What is required
Each entry is to be retyped exactly as it appears, and each image is to be dropped.

(Material provided)

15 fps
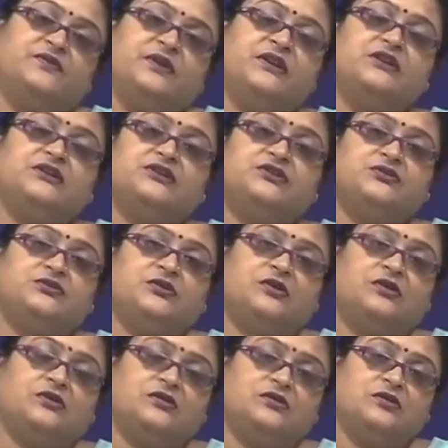weightage to the
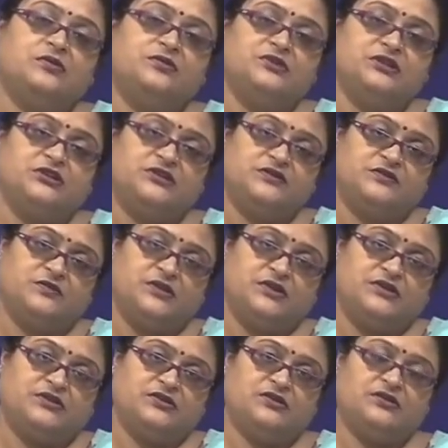objectives
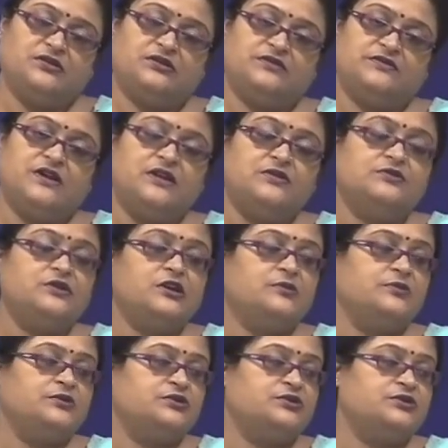based on its value
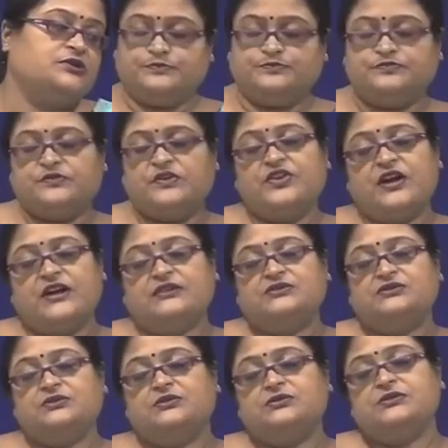dimensions, trying
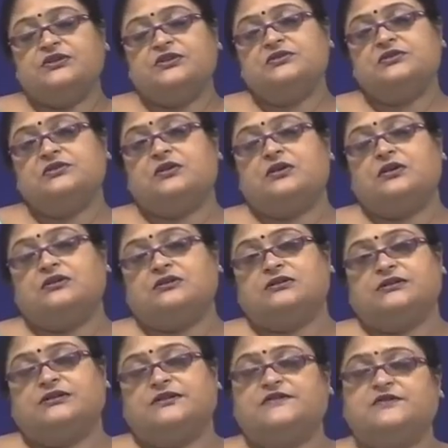to look into the
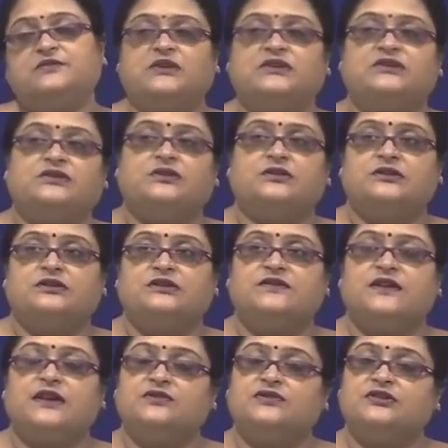alternatives based on its
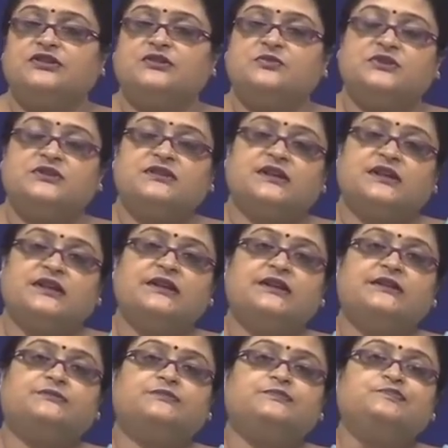value judgments
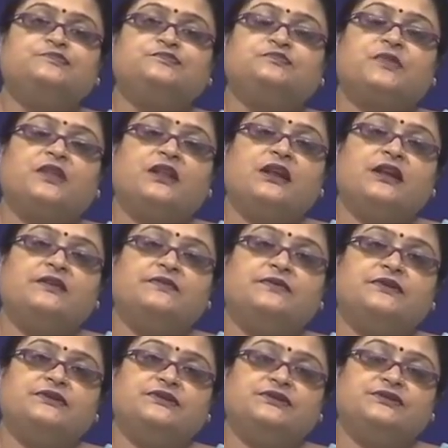again, like
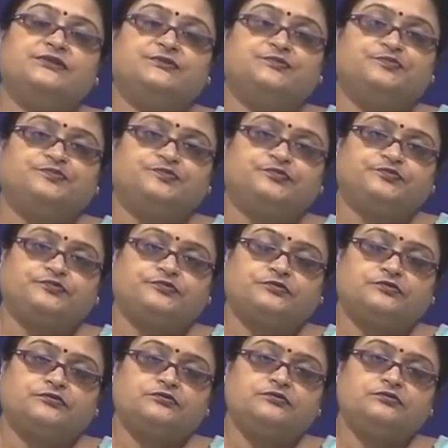which is
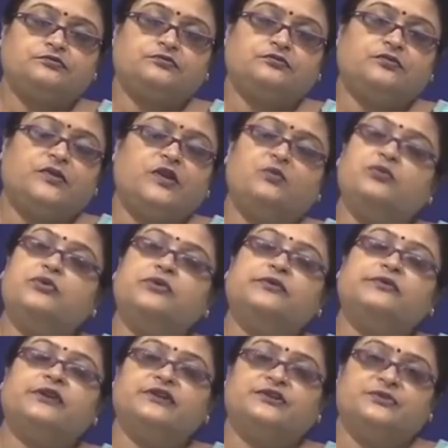more
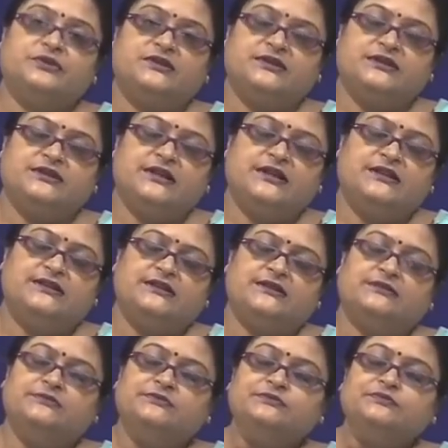virtuous in
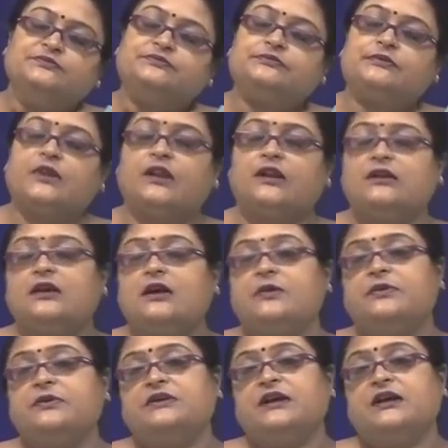nature and
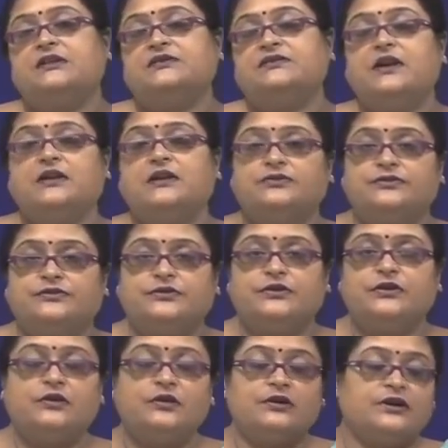how it adds values to
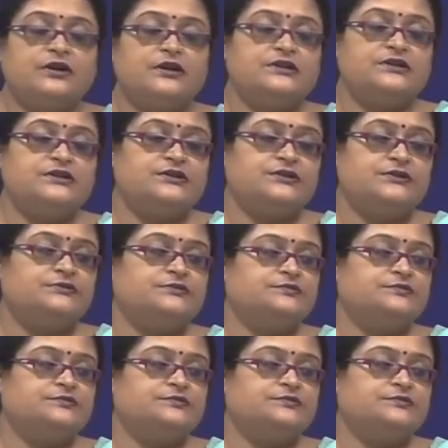the organization.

(End Material provided)

Result below
15 fps
weightage to the
objectives
based on its value
dimensions, trying
to look into the
alternatives based on its
value judgments
again, like
which is
more
virtuous in
nature and
how it adds values to
the organization.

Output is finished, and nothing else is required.